## Exercise instructions:
The listing below holds a line with "[00:04:18.48]" and a later line with "[00:14:56.39]". Write out those two lines and every line between them, exactly, and nothing else.

* * * *

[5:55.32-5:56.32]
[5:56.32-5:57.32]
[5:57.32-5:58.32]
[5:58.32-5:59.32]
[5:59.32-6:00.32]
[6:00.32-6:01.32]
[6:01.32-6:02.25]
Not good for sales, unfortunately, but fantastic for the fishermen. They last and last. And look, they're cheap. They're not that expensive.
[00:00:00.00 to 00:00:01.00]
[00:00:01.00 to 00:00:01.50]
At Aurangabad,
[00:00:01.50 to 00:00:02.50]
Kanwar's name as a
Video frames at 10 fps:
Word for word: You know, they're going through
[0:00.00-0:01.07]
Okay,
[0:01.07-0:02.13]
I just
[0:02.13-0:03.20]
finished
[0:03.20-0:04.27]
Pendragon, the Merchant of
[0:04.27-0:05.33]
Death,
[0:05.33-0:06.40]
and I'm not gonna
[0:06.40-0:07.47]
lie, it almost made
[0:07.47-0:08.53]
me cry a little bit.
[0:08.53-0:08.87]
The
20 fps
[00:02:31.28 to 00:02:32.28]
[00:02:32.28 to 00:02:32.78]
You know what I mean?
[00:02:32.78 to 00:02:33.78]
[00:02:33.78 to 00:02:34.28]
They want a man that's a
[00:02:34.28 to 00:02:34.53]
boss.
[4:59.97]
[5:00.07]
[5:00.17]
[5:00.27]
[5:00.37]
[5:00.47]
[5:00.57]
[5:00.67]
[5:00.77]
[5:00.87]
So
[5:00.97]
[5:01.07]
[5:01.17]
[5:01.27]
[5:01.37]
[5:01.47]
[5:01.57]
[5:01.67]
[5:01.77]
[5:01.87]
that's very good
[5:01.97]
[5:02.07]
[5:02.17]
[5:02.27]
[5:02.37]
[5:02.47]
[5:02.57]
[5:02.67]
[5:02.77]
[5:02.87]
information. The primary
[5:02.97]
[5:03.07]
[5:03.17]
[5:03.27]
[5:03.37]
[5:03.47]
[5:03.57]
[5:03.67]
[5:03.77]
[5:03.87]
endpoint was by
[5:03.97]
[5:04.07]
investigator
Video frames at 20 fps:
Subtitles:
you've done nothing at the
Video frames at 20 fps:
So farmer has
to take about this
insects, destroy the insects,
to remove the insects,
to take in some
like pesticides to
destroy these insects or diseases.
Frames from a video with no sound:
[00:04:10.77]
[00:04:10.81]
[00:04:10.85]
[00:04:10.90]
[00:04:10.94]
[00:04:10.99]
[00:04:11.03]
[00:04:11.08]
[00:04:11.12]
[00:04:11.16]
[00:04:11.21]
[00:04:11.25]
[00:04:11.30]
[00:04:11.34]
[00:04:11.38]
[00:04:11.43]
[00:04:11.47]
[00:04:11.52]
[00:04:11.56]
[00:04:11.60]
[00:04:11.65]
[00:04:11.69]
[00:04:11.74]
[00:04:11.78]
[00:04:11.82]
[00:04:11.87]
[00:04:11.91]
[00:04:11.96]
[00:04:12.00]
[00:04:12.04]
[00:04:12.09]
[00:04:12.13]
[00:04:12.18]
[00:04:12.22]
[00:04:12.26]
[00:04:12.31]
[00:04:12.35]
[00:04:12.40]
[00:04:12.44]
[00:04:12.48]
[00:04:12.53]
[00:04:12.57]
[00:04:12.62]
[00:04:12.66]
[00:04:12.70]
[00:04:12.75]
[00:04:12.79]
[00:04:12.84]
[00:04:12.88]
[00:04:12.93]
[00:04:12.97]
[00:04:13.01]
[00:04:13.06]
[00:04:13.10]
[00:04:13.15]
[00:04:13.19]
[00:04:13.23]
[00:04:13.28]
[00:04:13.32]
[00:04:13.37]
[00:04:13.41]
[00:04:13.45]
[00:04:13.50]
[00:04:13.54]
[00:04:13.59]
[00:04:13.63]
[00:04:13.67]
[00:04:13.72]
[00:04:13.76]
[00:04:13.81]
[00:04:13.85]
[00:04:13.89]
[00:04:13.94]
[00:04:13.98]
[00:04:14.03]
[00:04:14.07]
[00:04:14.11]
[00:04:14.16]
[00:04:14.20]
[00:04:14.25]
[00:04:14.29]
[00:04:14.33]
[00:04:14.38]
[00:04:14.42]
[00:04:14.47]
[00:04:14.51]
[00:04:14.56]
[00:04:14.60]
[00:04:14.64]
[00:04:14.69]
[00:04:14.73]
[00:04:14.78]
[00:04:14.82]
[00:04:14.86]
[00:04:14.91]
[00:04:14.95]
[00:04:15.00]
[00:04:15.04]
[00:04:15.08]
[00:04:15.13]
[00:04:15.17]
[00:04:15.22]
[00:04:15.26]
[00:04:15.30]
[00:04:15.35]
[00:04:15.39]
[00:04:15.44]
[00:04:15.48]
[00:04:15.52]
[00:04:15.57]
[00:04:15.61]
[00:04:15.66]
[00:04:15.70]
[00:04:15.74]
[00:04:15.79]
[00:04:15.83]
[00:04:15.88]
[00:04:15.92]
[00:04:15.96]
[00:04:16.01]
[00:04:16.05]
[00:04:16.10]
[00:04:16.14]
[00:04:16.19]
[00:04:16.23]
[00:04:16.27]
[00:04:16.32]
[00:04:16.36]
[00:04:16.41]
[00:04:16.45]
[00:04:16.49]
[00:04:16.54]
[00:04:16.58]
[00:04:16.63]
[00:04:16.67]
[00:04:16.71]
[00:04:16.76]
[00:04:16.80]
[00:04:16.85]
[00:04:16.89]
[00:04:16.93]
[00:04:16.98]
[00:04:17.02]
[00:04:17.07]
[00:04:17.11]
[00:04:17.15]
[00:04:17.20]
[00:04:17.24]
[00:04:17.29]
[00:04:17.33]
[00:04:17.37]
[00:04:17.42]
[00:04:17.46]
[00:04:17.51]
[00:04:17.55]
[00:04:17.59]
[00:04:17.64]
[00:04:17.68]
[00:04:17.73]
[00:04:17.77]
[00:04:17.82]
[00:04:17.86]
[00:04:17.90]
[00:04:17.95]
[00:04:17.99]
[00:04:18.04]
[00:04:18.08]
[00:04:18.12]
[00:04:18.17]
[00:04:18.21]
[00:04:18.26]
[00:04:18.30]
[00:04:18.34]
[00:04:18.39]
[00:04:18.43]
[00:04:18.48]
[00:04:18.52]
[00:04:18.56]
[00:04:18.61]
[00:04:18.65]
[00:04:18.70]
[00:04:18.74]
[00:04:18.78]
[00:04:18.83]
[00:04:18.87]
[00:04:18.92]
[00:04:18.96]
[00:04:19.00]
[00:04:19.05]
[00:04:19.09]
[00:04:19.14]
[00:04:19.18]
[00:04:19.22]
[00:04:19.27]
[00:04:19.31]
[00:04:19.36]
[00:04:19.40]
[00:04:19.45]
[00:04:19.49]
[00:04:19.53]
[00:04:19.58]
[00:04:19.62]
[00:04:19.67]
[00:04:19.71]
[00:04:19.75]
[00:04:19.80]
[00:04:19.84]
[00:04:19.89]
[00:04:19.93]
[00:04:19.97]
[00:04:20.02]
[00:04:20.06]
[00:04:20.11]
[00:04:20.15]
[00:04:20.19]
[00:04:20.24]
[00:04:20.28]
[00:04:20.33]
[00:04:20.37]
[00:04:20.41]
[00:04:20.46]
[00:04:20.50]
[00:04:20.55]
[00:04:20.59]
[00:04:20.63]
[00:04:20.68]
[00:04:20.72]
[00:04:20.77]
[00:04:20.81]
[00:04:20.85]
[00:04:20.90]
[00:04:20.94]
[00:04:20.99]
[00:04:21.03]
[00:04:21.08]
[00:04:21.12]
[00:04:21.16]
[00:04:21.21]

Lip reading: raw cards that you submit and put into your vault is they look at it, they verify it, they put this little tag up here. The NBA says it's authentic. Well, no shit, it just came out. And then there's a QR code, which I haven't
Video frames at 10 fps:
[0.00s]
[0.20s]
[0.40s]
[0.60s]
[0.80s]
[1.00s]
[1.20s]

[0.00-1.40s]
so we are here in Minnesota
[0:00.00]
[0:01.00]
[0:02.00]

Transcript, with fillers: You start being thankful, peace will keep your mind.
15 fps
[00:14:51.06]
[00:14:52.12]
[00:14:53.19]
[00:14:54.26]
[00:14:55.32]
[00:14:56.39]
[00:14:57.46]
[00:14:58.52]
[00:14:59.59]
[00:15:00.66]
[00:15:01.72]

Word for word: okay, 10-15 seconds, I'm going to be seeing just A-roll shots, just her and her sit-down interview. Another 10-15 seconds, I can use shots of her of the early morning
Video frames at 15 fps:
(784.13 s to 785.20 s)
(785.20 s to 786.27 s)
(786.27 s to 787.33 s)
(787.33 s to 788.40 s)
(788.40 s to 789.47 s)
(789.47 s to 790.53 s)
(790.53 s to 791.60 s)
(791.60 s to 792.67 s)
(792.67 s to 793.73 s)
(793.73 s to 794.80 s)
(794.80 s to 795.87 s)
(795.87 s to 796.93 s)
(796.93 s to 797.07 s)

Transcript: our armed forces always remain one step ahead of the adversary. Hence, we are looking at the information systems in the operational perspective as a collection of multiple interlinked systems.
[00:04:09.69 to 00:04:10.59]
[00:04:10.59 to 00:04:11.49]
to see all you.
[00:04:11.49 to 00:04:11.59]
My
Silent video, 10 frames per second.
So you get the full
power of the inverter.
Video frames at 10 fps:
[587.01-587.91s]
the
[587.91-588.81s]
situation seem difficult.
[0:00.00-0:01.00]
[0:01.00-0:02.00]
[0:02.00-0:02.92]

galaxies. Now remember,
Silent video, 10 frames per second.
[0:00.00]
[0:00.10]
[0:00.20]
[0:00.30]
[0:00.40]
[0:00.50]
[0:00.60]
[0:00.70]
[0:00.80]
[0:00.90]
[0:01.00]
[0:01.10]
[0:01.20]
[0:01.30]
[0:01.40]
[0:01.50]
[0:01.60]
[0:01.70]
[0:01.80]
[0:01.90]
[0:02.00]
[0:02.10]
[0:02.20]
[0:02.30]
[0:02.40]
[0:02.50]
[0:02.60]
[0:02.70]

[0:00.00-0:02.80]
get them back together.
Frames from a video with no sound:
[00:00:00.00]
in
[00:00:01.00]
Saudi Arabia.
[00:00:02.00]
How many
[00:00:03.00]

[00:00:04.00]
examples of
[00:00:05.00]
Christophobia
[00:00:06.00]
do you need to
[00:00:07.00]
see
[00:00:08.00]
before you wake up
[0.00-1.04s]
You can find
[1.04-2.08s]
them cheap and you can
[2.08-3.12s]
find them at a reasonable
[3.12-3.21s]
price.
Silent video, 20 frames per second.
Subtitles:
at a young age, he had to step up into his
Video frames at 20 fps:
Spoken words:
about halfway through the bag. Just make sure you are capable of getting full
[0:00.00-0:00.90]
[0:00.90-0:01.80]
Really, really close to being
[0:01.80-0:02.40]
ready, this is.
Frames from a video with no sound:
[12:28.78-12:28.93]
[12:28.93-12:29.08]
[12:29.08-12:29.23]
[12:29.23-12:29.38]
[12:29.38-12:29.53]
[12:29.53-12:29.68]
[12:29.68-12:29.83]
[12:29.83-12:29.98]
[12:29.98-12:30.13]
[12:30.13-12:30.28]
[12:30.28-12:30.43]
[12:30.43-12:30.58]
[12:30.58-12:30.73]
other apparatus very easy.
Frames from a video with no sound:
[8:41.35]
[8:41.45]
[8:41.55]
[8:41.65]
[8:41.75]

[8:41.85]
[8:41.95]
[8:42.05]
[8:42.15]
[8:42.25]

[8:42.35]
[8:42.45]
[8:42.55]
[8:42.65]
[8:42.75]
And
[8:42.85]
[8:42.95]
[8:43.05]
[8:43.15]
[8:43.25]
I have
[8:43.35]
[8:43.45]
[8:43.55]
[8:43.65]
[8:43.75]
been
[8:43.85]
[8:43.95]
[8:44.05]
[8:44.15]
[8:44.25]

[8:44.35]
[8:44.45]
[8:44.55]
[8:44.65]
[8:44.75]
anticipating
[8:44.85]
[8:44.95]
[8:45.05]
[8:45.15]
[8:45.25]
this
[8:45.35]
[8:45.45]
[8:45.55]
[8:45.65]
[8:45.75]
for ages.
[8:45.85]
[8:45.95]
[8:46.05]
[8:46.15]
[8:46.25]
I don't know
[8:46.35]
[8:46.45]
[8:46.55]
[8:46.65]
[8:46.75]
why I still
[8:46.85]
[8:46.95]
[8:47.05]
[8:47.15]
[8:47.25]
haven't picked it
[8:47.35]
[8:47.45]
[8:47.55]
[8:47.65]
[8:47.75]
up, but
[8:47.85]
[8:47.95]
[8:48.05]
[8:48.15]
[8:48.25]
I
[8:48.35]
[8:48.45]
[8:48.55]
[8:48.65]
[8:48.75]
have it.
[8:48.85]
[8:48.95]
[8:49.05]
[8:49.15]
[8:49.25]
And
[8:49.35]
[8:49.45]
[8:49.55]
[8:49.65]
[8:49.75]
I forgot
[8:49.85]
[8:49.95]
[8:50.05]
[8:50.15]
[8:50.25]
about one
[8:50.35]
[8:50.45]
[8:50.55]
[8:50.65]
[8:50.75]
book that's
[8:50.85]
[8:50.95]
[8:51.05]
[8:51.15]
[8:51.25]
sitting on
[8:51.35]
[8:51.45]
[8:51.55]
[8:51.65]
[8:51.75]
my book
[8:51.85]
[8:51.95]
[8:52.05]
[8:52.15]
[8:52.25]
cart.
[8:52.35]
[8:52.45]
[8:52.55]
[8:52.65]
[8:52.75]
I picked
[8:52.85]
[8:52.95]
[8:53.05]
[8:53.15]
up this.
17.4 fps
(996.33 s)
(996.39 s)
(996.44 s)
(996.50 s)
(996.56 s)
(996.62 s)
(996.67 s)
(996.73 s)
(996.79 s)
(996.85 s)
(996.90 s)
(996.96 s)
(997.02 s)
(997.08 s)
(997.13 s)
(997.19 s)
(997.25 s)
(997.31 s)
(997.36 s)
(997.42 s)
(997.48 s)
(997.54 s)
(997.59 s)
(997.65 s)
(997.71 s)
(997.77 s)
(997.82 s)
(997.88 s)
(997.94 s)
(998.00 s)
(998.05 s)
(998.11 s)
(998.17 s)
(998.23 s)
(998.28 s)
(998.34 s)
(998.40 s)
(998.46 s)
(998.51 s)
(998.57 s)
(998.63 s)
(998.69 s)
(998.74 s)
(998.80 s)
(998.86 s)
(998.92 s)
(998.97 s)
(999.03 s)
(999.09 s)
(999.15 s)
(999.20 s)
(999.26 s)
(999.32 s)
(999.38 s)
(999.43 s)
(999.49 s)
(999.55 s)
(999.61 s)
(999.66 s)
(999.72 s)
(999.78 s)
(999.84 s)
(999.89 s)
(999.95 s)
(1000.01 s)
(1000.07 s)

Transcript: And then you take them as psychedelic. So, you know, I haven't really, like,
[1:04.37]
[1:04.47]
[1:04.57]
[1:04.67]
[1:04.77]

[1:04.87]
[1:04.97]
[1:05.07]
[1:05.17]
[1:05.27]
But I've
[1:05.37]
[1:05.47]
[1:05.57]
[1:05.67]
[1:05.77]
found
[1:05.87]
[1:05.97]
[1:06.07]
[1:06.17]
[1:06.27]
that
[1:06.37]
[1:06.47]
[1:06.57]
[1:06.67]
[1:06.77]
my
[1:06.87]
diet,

* * * *

## Answer space:
[00:04:18.48]
[00:04:18.52]
[00:04:18.56]
[00:04:18.61]
[00:04:18.65]
[00:04:18.70]
[00:04:18.74]
[00:04:18.78]
[00:04:18.83]
[00:04:18.87]
[00:04:18.92]
[00:04:18.96]
[00:04:19.00]
[00:04:19.05]
[00:04:19.09]
[00:04:19.14]
[00:04:19.18]
[00:04:19.22]
[00:04:19.27]
[00:04:19.31]
[00:04:19.36]
[00:04:19.40]
[00:04:19.45]
[00:04:19.49]
[00:04:19.53]
[00:04:19.58]
[00:04:19.62]
[00:04:19.67]
[00:04:19.71]
[00:04:19.75]
[00:04:19.80]
[00:04:19.84]
[00:04:19.89]
[00:04:19.93]
[00:04:19.97]
[00:04:20.02]
[00:04:20.06]
[00:04:20.11]
[00:04:20.15]
[00:04:20.19]
[00:04:20.24]
[00:04:20.28]
[00:04:20.33]
[00:04:20.37]
[00:04:20.41]
[00:04:20.46]
[00:04:20.50]
[00:04:20.55]
[00:04:20.59]
[00:04:20.63]
[00:04:20.68]
[00:04:20.72]
[00:04:20.77]
[00:04:20.81]
[00:04:20.85]
[00:04:20.90]
[00:04:20.94]
[00:04:20.99]
[00:04:21.03]
[00:04:21.08]
[00:04:21.12]
[00:04:21.16]
[00:04:21.21]

Lip reading: raw cards that you submit and put into your vault is they look at it, they verify it, they put this little tag up here. The NBA says it's authentic. Well, no shit, it just came out. And then there's a QR code, which I haven't
Video frames at 10 fps:
[0.00s]
[0.20s]
[0.40s]
[0.60s]
[0.80s]
[1.00s]
[1.20s]

[0.00-1.40s]
so we are here in Minnesota
[0:00.00]
[0:01.00]
[0:02.00]

Transcript, with fillers: You start being thankful, peace will keep your mind.
15 fps
[00:14:51.06]
[00:14:52.12]
[00:14:53.19]
[00:14:54.26]
[00:14:55.32]
[00:14:56.39]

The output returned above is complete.